- Dunn Township, Minnesota Location within the state of Minnesota Dunn Township, Minnesota Dunn Township, Minnesota (the United States)
- Coordinates: 46°41′8″N 95°58′55″W﻿ / ﻿46.68556°N 95.98194°W
- Country: United States
- State: Minnesota
- County: Otter Tail

Area
- • Total: 36.6 sq mi (94.9 km^{2})
- • Land: 26.2 sq mi (67.9 km^{2})
- • Water: 10.4 sq mi (27.0 km^{2})
- Elevation: 1,325 ft (404 m)

Population (2000)
- • Total: 855
- • Density: 33/sq mi (12.6/km^{2})
- Time zone: UTC-6 (Central (CST))
- • Summer (DST): UTC-5 (CDT)
- FIPS code: 27-17162
- GNIS feature ID: 0664011
- Website: https://dunntownship.com/

= Dunn Township, Otter Tail County, Minnesota =

Dunn Township is a township in Otter Tail County, Minnesota, United States. The population was 929 at the 2020 census.

==History==
Dunn Township was organized in 1880, and named for George W. Dunn, a settler.

==Geography==
According to the United States Census Bureau, the township has a total area of 36.6 sqmi, of which 26.2 sqmi is land and 10.4 sqmi (28.49%) is water.

==Demographics==
At the 2000 census there were 855 people, 388 households, and 287 families living in the township. The population density was 32.6 PD/sqmi. There were 1,491 housing units at an average density of 56.9 /sqmi. The racial makeup of the township was 99.77% White, 0.12% from other races, and 0.12% from two or more races. Hispanic or Latino of any race were 0.23%.

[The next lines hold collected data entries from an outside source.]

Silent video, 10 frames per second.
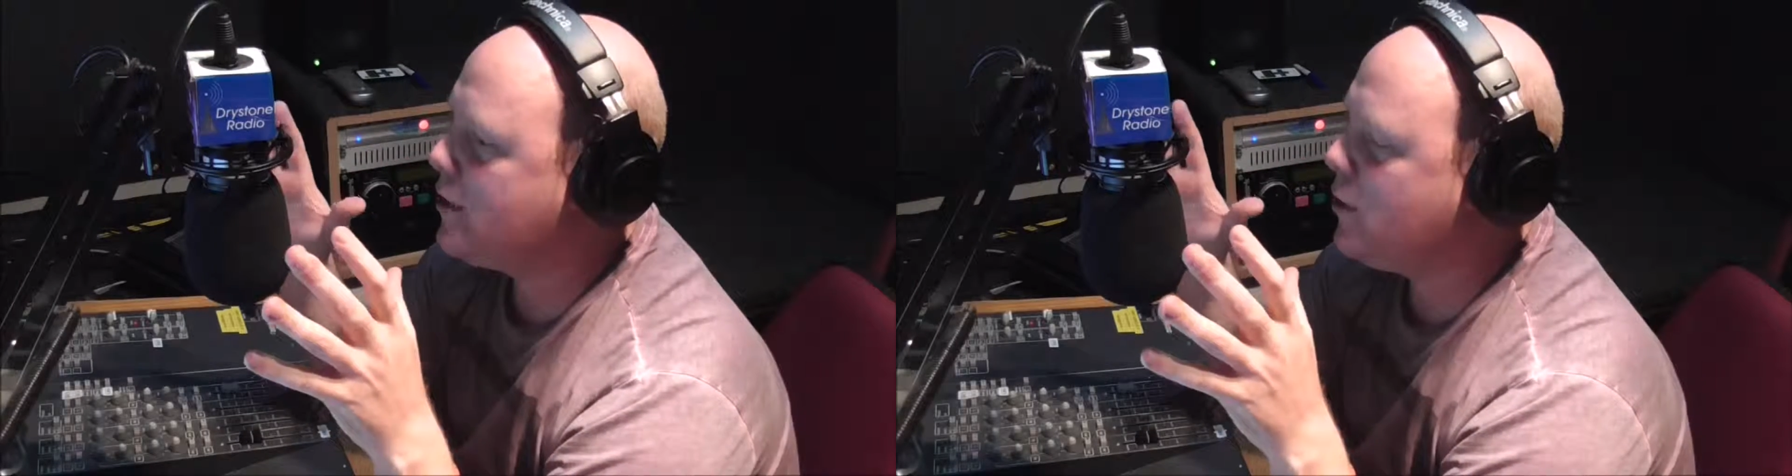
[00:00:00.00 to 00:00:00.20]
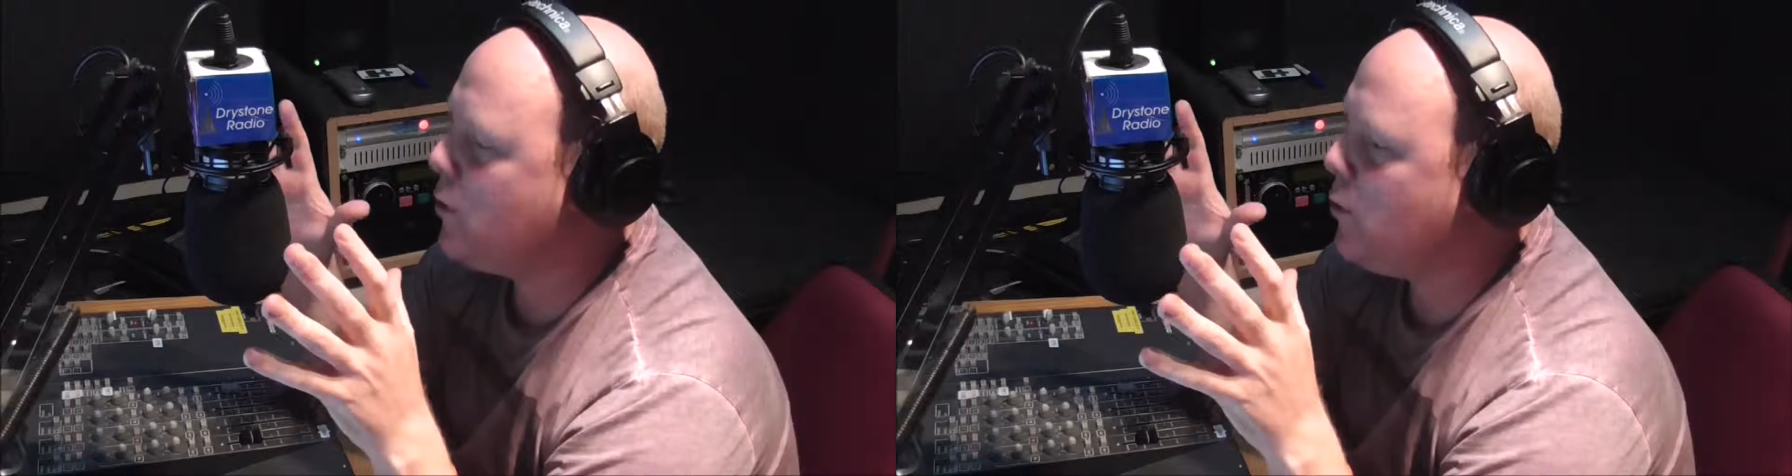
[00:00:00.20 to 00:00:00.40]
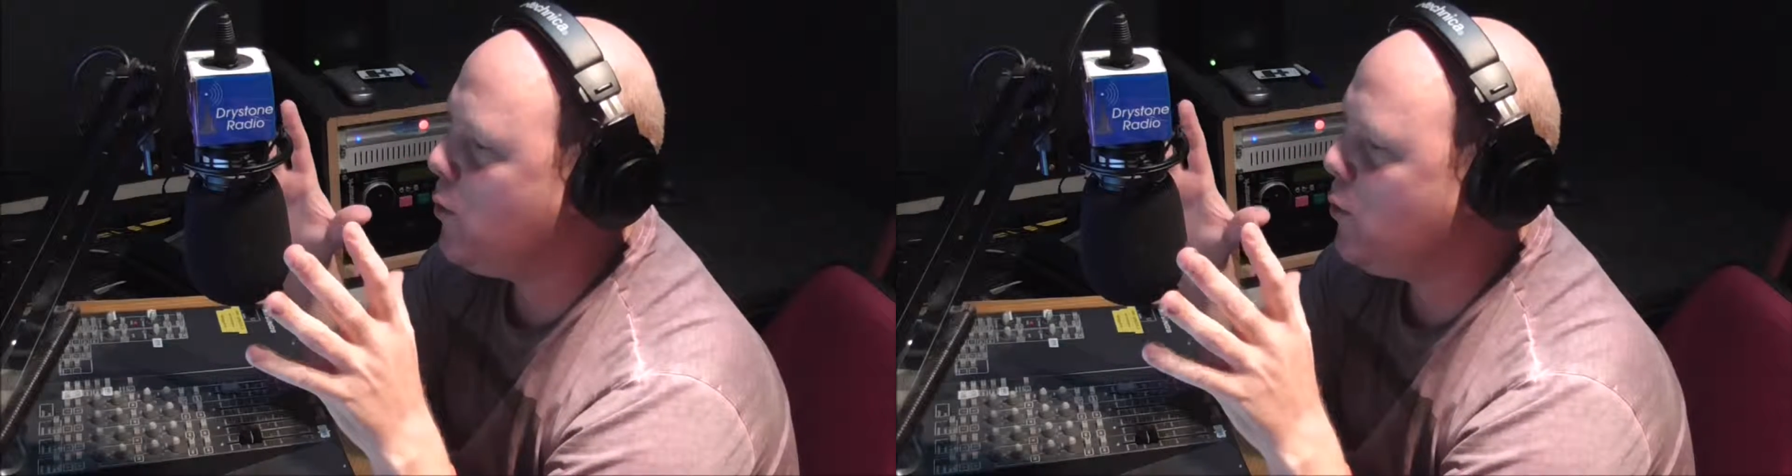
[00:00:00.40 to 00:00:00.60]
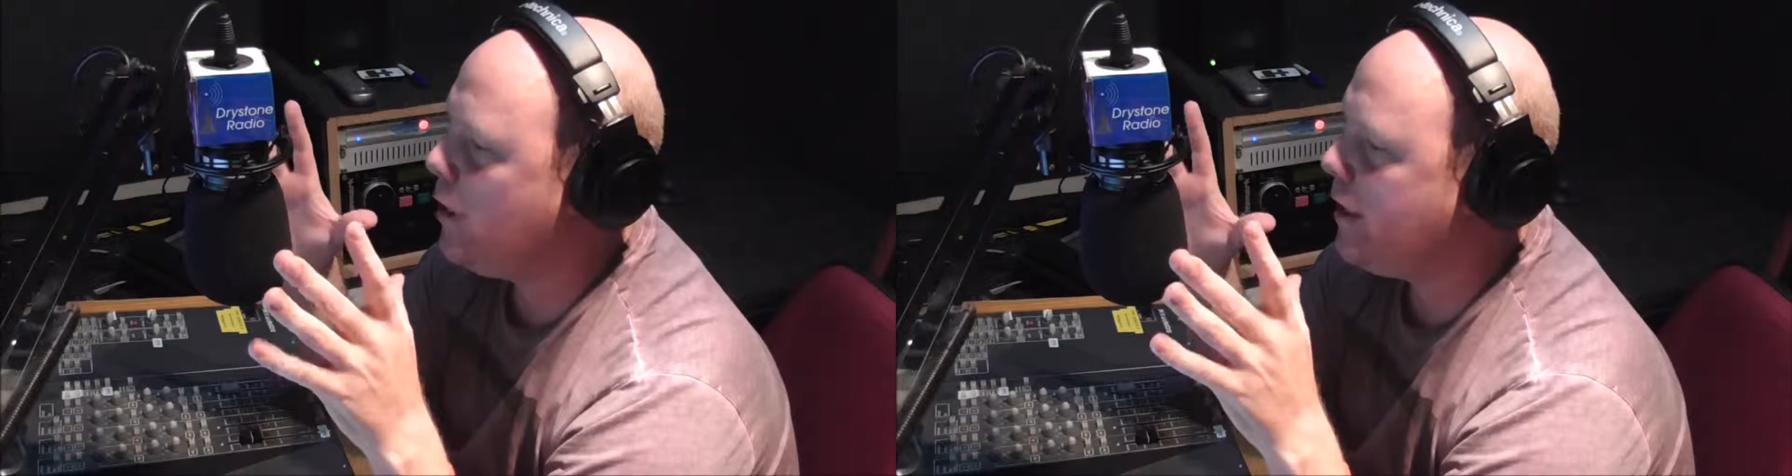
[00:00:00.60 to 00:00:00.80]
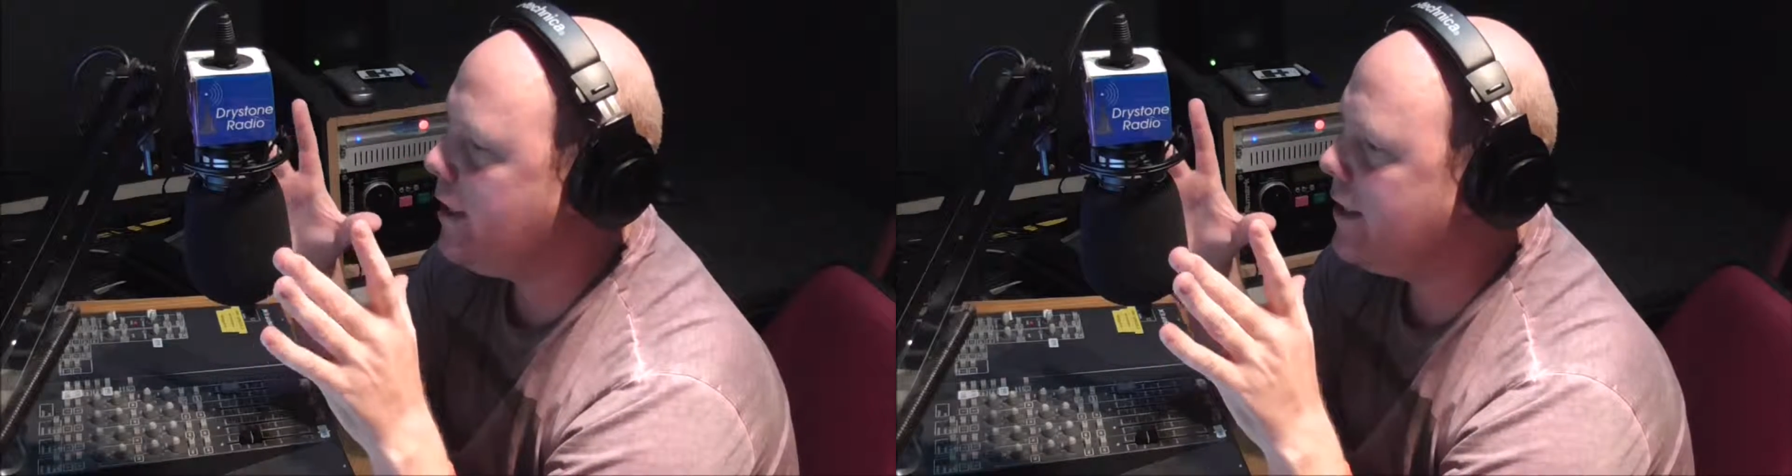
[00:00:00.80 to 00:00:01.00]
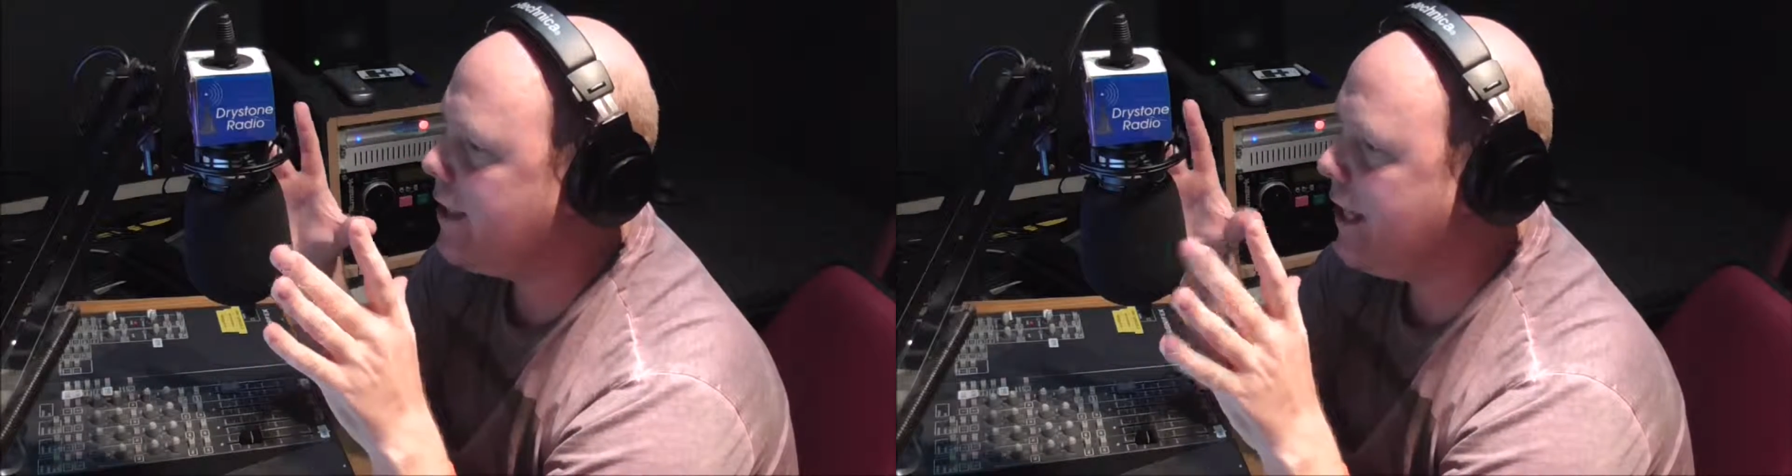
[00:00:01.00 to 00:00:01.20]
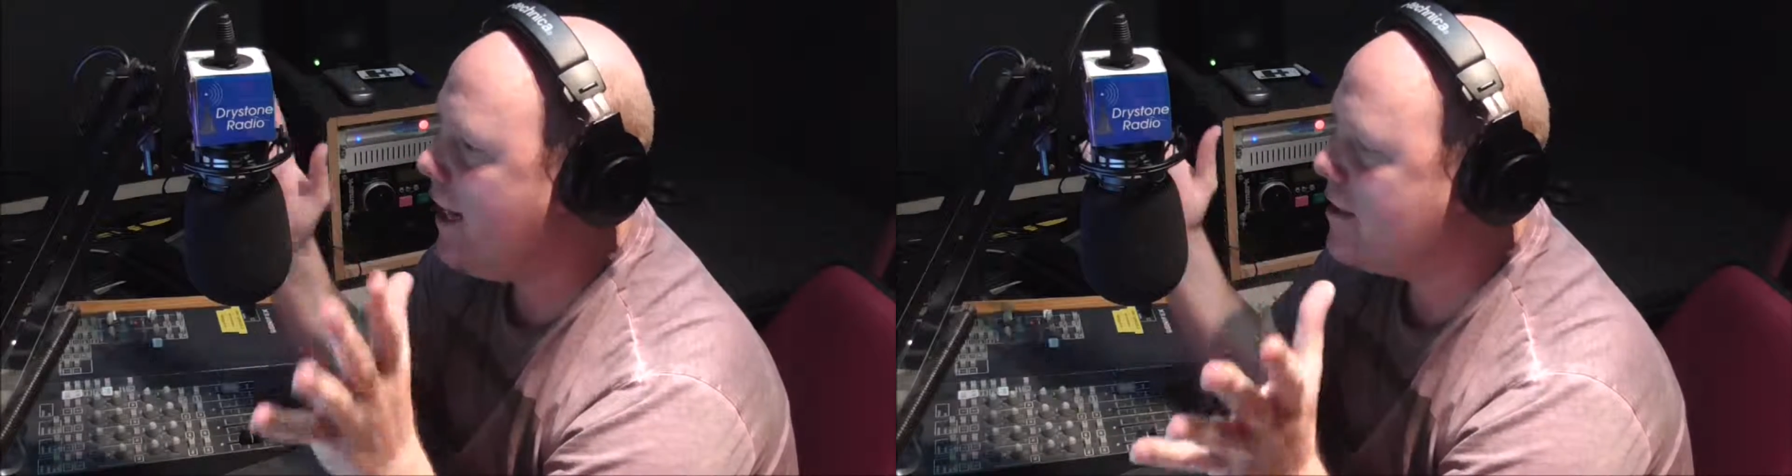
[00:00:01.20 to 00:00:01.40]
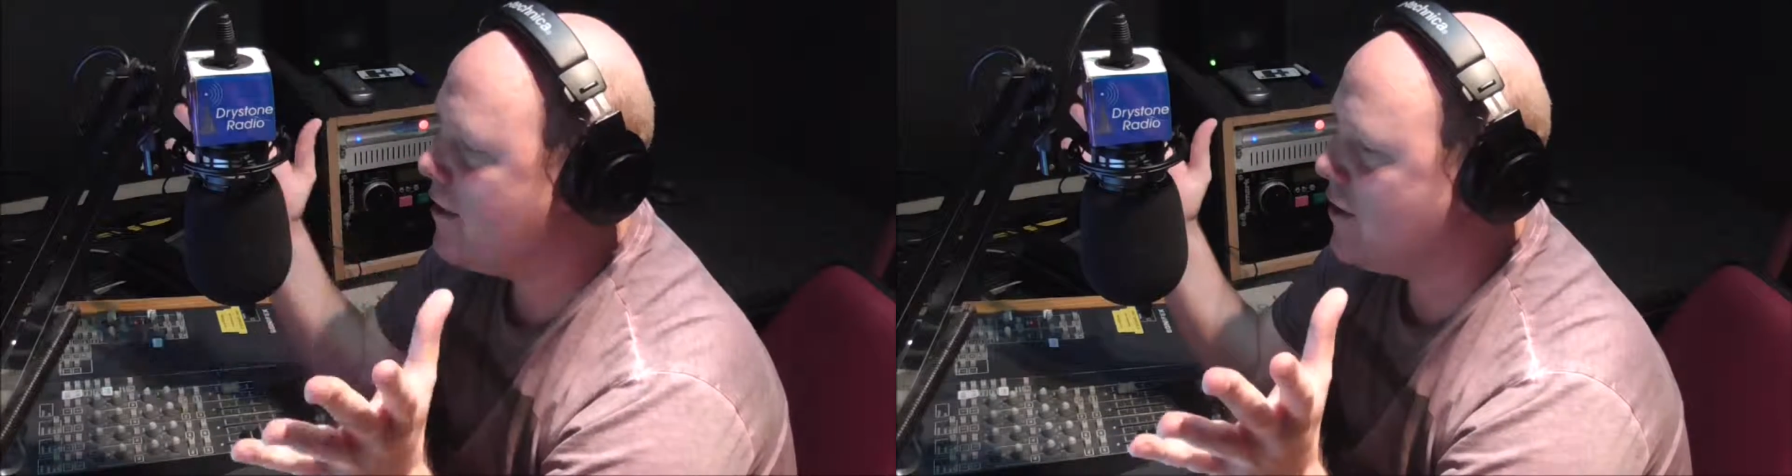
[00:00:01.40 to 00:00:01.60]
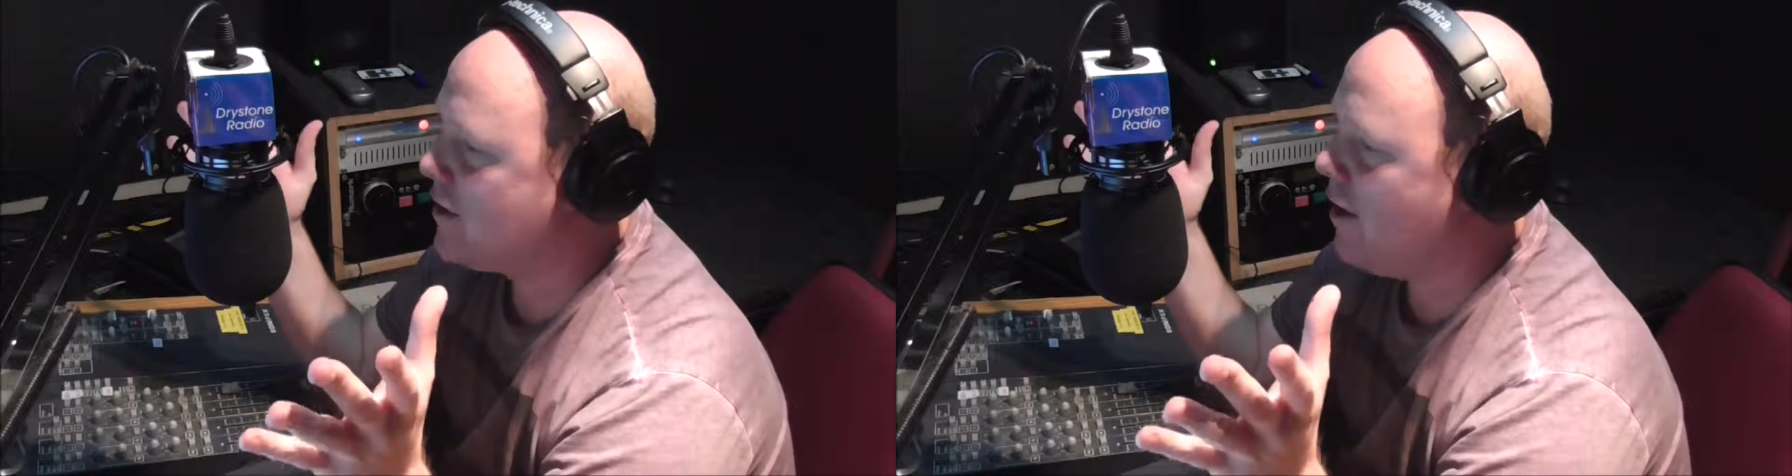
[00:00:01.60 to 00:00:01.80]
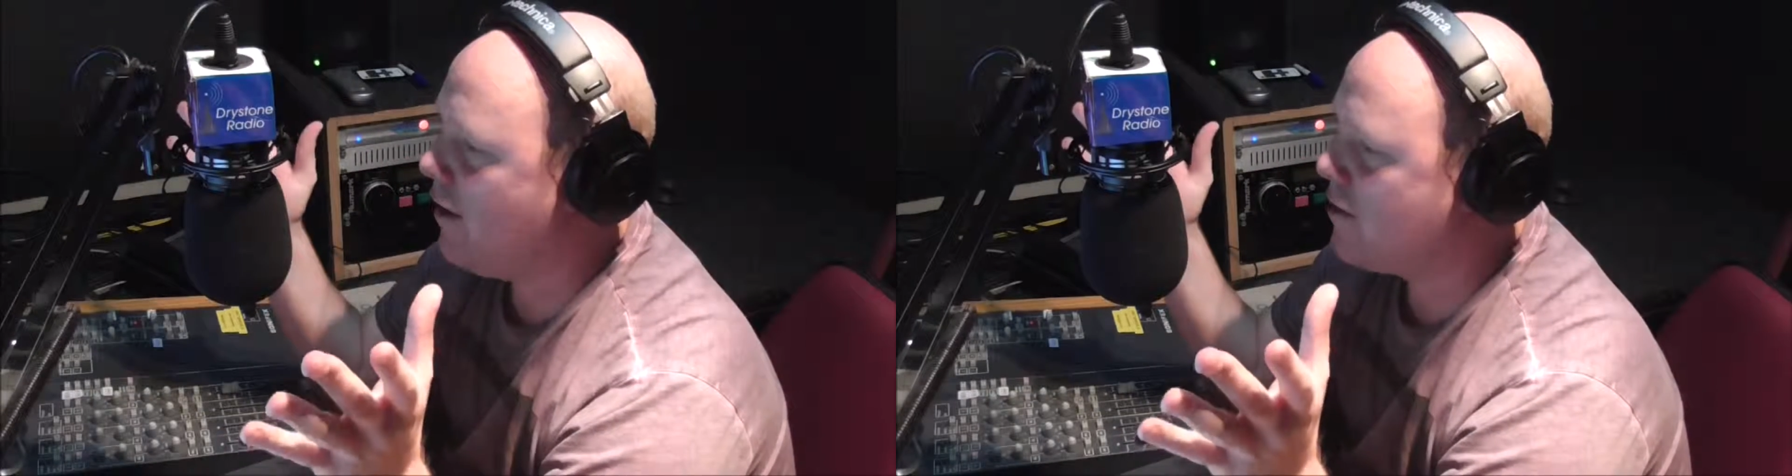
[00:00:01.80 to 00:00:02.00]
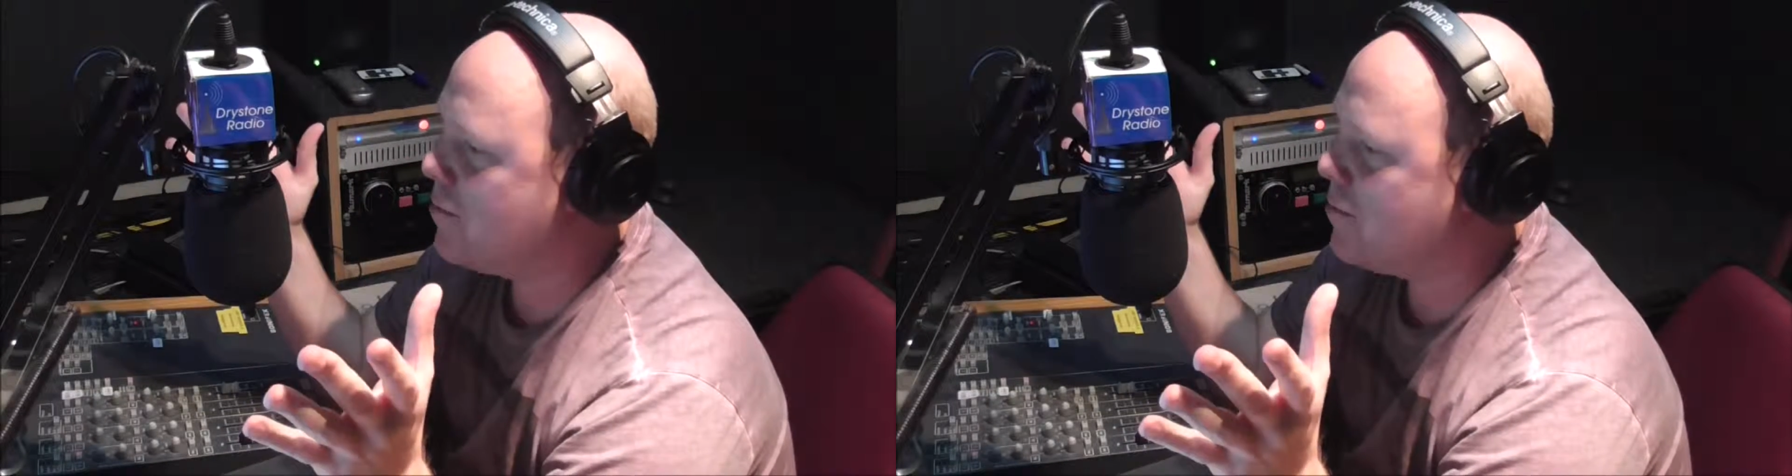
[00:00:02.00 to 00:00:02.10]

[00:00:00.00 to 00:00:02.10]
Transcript: to gaze at the stars?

Of the 388 households 19.8% had children under the age of 18 living with them, 69.6% were married couples living together, 2.6% had a female householder with no husband present, and 26.0% were non-families. 22.7% of households were one person and 9.3% were one person aged 65 or older. The average household size was 2.20 and the average family size was 2.54.

The age distribution was 17.7% under the age of 18, 3.3% from 18 to 24, 19.4% from 25 to 44, 37.8% from 45 to 64, and 21.9% 65 or older. The median age was 51 years. For every 100 females, there were 109.6 males. For every 100 females age 18 and over, there were 105.2 males.

The median household income was $41,618 and the median family income was $47,143. Males had a median income of $33,438 versus $21,827 for females. The per capita income for the township was $25,247. About 4.1% of families and 7.9% of the population were below the poverty line, including 7.3% of those under age 18 and 13.8% of those age 65 or over.